La présidentielle est avant tout caractérisée par une grande instabilité et volatilité politique. Et malgré les erreurs droitières, il existe toujours un potentiel pour LFI. Un potentiel objectivement même plus fort en vue de la crise sanitaire et économique.

Si nous regardons les sondages, on s’aperçoit que la droite et l’extrême droite sont plus divisés qu’auparavant. Le PS est encore dans un pire état que la dernière fois. Ce qui veut dire qu’il ne faudrait pas avoir 20% des votes pour arriver au deuxième tour, mais plutôt 15%. Il n’est donc pas du tout exclu que LFI soit au deuxième tour. Mais concrètement, il paraît que ce sera Macron qui tirerait profit de la situation pour se faire réélire.

Comment est-ce que vous, en tant que marxistes approchez cette élection ?

En tant que marxistes nous apportons notre soutien à la candidature de Jean-Luc Mélenchon. Mais c’est un soutien critique. On soutient pour au moins deux bonnes raisons. La première étant que c'est le seul candidat de gauche qui est capable de battre la droite et l'extrême droite. Deuxièmement, il y a des millions de jeunes et de travailleurs qui s'apprêtent à voter pour lui. Nous l’avions de nouveau vu en participant au meeting de Montpellier qui titrait “Les riches sont des assistés”. Nous voulons être là où des milliers de travailleurs et de jeunes font leurs expériences politiques avec le réformisme.
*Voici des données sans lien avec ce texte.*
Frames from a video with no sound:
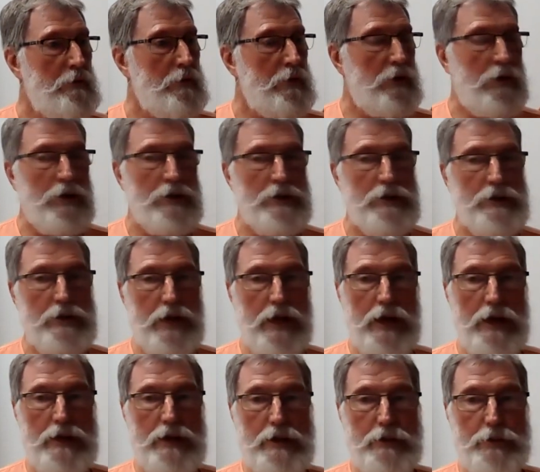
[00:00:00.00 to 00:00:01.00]
because
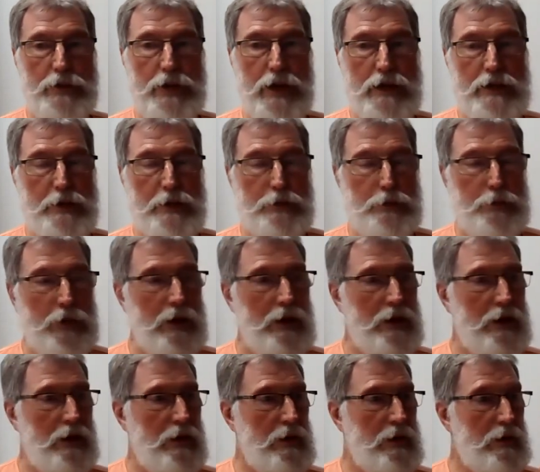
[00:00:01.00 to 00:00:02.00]
saying something has a
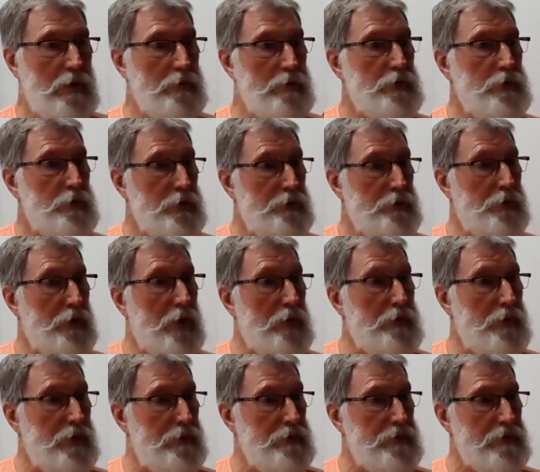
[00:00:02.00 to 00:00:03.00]
beginning comes with
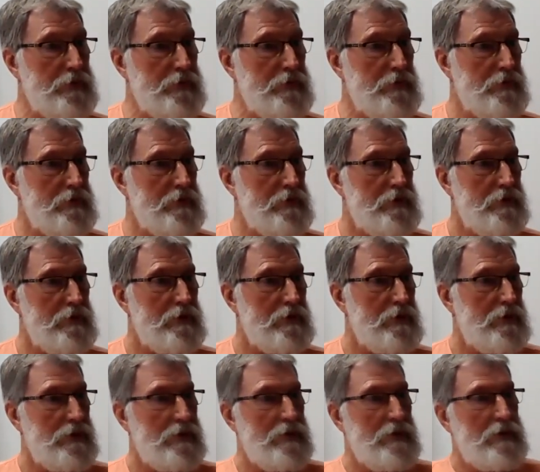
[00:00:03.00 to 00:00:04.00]
problems.
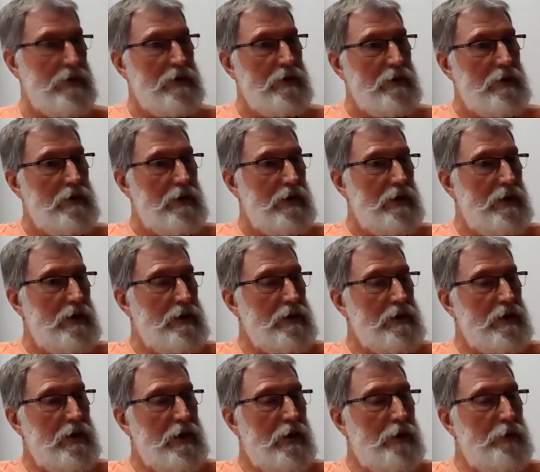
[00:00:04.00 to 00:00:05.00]
It
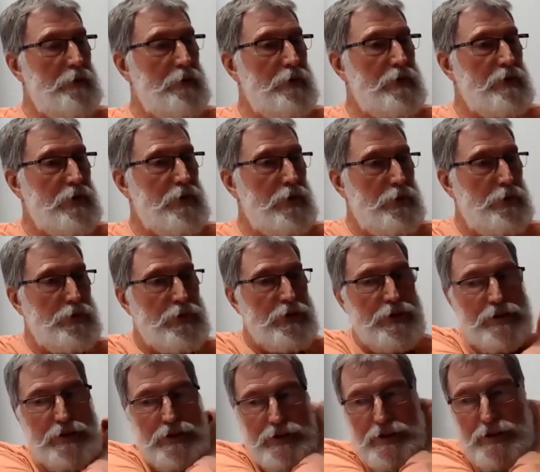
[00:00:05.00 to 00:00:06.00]
doesn't come with
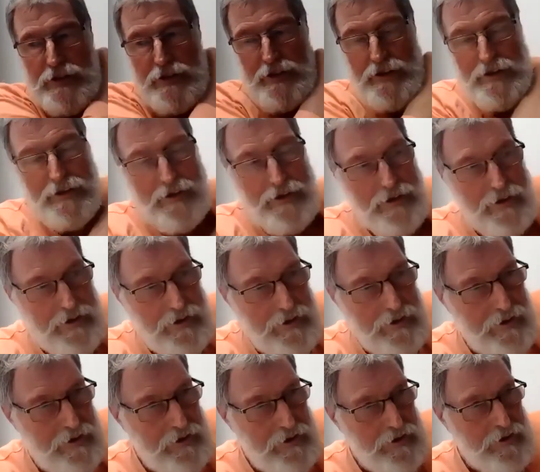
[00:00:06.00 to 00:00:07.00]
solutions.
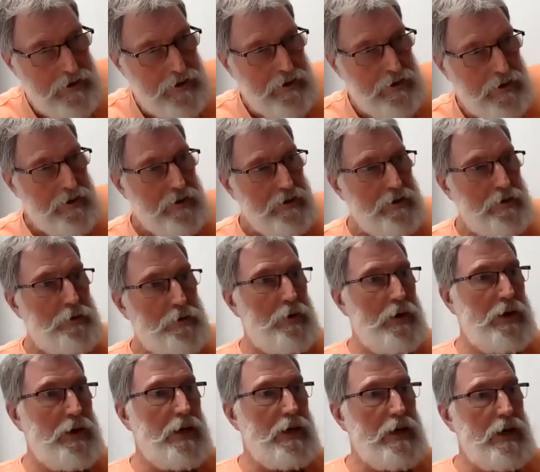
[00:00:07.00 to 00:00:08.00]
So
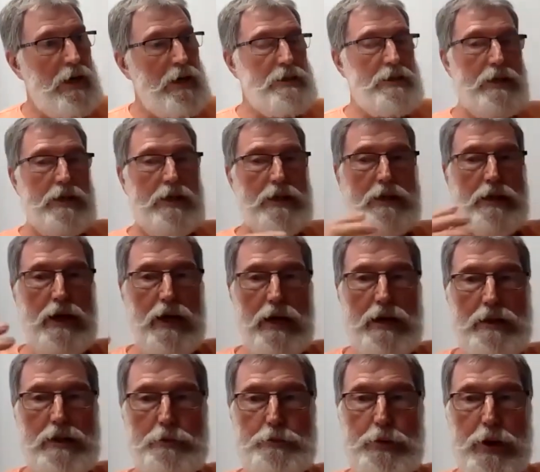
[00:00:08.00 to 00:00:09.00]
recognizing
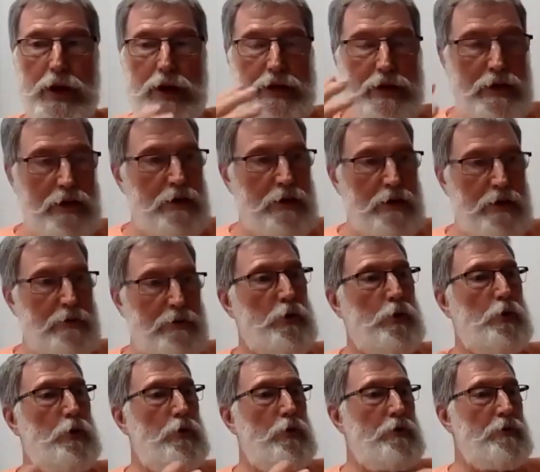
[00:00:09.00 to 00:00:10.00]
that the pattern of
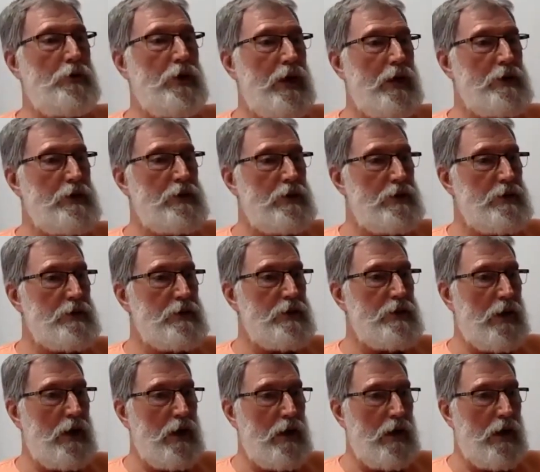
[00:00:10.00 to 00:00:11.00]
the whole of nature is
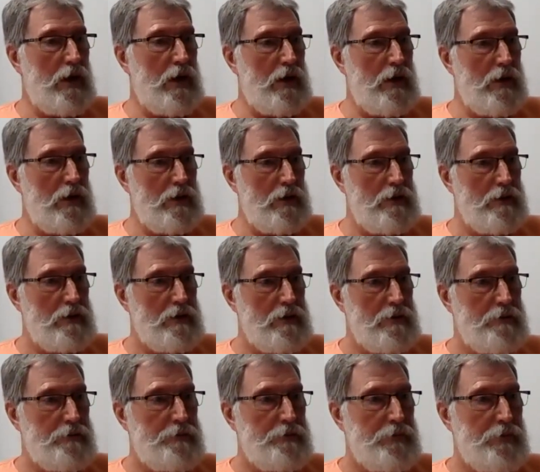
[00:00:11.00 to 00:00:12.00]
cyclical,
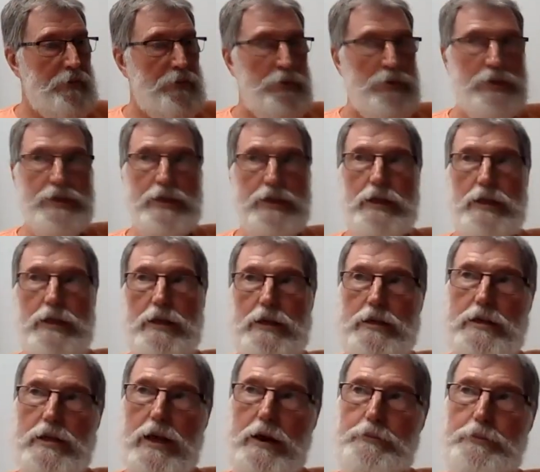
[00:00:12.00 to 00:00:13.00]
we see
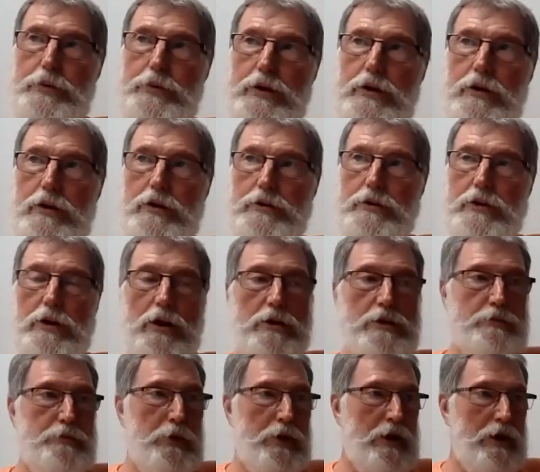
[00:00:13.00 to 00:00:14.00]
this happening on the
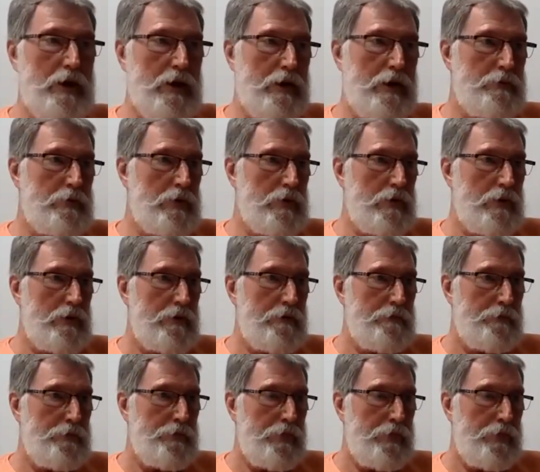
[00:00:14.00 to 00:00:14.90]
cosmic level,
Les réformes proposées par LFI sont progressistes comme la baisse du temps de travail, la baisse de de l'âge de départ à la retraite. Mais quand on regarde de plus près, programme ne se donne pas les moyens de les mettre en place. Principalement parce qu’elle n’attaque pas la propriété capitaliste. Imaginons que Mélenchon gagne les élections et qu’il va vouloir mettre en place son programme. Les réformes vont directement à l'encontre des intérêts économiques de la classe dirigeante qui ne va pas se laisser faire. Elle va effectivement utiliser son pouvoir économique pour organiser des grèves d’investissements, organiser la spéculation contre la monnaie.

Face à cela, il faut être prêt à exproprier ces capitalistes et nationaliser les grands leviers de l'économie dans le cadre d'une planification démocratique. C'est comme ça qu'on pourra répondre aux besoins de la population. C’est avec cette mise en garde sur les limites réformistes du programme de LFI que nous voulons grossir nos rangs. Parce que ce qui manque aujourd'hui en France et dans le monde, c'est avant tout un parti révolutionnaire.